|Lei, Xin Gen|
Submitted to: Applied and Environmental Microbiology
Publication Type: Peer Reviewed Journal
Publication Acceptance Date: 2/26/2007
Publication Date: 5/1/2007
Citation: Zhang, W., Mullaney, E.J., Lei, X. 2007. Adopting selected hydrogen bonding and ionic interactions from Aspergillus fumigatus phytase structure improves the thermostability of Aspergillus niger PhyA phytase. Applied and Environmental Microbiology. 73(9):3069-3076. Interpretive Summary: Fungal phytase is now a widely accepted feed additive for swine and poultry to lower phosphorus levels in their manure. Phytase, an enzyme, breaks down a compound, phytic acid, commonly found in soybean and other plants meals in this feed and transforms it into a form of phosphate animals can digest. However, in processing animal feed it is often necessary to heat the ingredients briefly to pelletize the mixture. This heating partially inactivates phytase and thus lowers its efficiency. To improve on the usefulness of this enzyme, its structure has been closely studied and compared with another phytase with higher heat tolerance, but lower overall activity. In this study certain essential components, amino acids, of the fungal phytase were identified that could be changed and produce a phytase with significant higher heat tolerance. By coupling a molecular modification technique, site-directed mutagenesis, and detailed molecular analysis of the phytase molecule, an improved phytase with both high activity and heat tolerance is now available for the animal feed industry. This new engineered phytase has a 20% increase in thermostability over the currently available phytase. The success of this approach supports further application of this technology for additional enhancement of phytase and other agricultural important enzymes.

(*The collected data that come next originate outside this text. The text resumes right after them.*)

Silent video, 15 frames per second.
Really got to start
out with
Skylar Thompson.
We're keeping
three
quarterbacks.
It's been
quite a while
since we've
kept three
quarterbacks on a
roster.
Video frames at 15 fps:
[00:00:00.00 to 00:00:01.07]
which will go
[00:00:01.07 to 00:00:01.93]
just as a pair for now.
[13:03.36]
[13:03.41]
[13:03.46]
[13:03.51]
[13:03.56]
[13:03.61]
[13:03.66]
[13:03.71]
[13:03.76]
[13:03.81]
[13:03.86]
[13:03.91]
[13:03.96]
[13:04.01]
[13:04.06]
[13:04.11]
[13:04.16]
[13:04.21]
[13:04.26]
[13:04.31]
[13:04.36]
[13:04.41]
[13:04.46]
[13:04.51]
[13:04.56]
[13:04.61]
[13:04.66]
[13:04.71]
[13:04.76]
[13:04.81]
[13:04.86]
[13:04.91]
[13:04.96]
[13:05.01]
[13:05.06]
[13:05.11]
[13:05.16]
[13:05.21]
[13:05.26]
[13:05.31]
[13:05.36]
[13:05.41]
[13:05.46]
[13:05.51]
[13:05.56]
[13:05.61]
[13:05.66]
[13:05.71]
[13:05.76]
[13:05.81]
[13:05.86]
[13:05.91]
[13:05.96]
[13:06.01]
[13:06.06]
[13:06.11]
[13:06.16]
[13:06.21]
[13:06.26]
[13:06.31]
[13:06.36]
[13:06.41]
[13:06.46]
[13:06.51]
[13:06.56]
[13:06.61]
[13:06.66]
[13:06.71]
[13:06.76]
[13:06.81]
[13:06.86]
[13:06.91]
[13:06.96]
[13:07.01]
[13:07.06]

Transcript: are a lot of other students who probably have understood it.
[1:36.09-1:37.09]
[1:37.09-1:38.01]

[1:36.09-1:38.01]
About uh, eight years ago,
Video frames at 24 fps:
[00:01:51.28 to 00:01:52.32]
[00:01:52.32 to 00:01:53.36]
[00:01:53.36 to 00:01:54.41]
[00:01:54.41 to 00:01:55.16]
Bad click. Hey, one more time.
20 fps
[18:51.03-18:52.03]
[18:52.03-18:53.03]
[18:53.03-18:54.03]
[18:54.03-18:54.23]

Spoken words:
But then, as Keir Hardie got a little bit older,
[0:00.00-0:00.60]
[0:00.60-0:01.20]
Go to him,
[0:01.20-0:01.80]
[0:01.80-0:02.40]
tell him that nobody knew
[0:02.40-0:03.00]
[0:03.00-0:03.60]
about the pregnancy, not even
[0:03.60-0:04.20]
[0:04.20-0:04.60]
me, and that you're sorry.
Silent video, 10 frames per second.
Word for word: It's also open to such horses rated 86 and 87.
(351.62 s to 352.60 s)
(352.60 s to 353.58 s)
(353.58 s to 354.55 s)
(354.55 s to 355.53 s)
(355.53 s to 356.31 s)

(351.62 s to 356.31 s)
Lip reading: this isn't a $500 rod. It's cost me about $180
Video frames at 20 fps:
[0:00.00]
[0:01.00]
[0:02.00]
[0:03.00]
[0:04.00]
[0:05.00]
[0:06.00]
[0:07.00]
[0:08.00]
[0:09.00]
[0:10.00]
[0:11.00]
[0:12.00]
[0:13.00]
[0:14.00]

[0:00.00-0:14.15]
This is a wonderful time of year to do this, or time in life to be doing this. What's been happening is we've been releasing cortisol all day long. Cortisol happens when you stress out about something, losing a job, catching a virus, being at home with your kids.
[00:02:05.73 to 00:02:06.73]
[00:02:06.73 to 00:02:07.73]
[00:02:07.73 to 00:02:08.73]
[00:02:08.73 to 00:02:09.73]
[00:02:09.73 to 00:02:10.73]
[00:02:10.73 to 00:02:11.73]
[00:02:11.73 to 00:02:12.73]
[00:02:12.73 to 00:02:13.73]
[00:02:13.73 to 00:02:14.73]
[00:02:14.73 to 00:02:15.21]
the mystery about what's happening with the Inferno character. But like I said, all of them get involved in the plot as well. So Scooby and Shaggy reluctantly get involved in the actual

Technical Abstract: Although it has been widely used as a feed supplement to reduce manure phosphorus pollution of swine and poultry, Aspergillus niger PhyA phytase is unable to withstand heat inactivation during feed pelleting. Crystal structure comparisons with its close homolog, the thermostable Aspergillus fumigatus phytase (Afp), suggest associations of thermostability with several key residues (E35, S42, R168, and R248) that form a hydrogen bond network in the E35-to-S42 region and ionic interactions between R168 and D161 and between R248 and D244. In this study, loss-of-function mutations (E35A, R168A, and R248A) were introduced singularly or in combination into seven mutants of Afp. All seven mutants displayed decreases in thermostability, with the highest loss (25% (P<0.05) in the triple mutant A(E35A R168A R248A). Subsequently, a set of corresponding substitutions were introduced into nine mutants of PhyA to strengthen the hydrogen bonding and ionic interactions. While four mutants showed improved thermostability, the best response came from the quadruple mutant (A58E P65S Q191R T271R), which retained 20% greater (P<0.05) activity after being heated at 80°C for 10 minutes and had a 7°C higher melting temperature than that of wild-type PhyA. This study demonstrates the functional importance of the hydrogen bond network and ionic interaction in supporting the high thermostability of Afp and the feasibility of adopting these structural units to improve the thermostability of a homologous PhyA phytase.